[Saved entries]

++++++++++

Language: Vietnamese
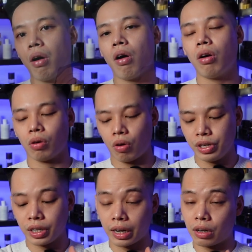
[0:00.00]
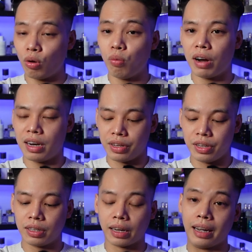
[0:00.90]
đo có những cái cúc hay là
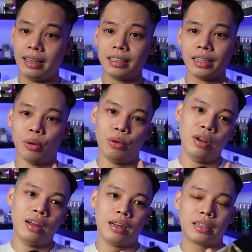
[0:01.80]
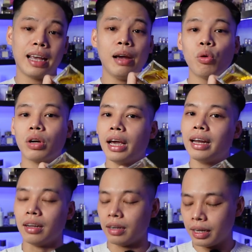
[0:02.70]
những cái kiểu thêu
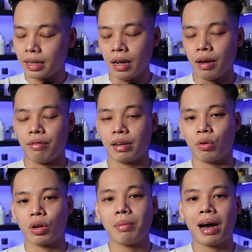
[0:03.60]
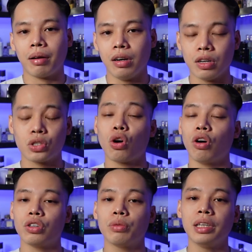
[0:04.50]
tên ở đây và rồi các bạn lựa
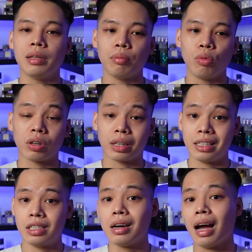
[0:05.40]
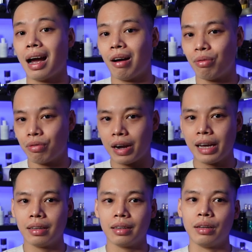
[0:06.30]
chọn cho mình một cái chiếc áo
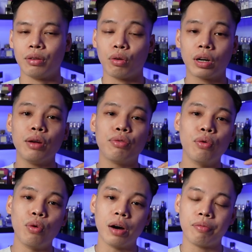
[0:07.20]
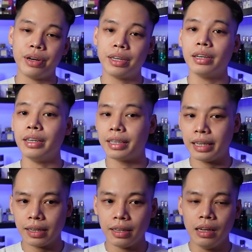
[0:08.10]
vest để có thể phù hợp với thời
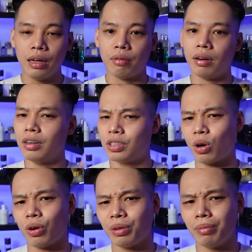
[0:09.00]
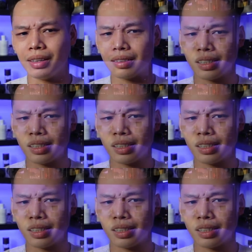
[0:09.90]
tiết và lựa chọn cho mình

++++++++++

◆ **About this exercise**: Only the records, copied exactly and free of pictures, belong in the answer.

◆ **Solution for this exercise**:
Language: Vietnamese
[0:00.00]
[0:00.90]
đo có những cái cúc hay là
[0:01.80]
[0:02.70]
những cái kiểu thêu
[0:03.60]
[0:04.50]
tên ở đây và rồi các bạn lựa
[0:05.40]
[0:06.30]
chọn cho mình một cái chiếc áo
[0:07.20]
[0:08.10]
vest để có thể phù hợp với thời
[0:09.00]
[0:09.90]
tiết và lựa chọn cho mình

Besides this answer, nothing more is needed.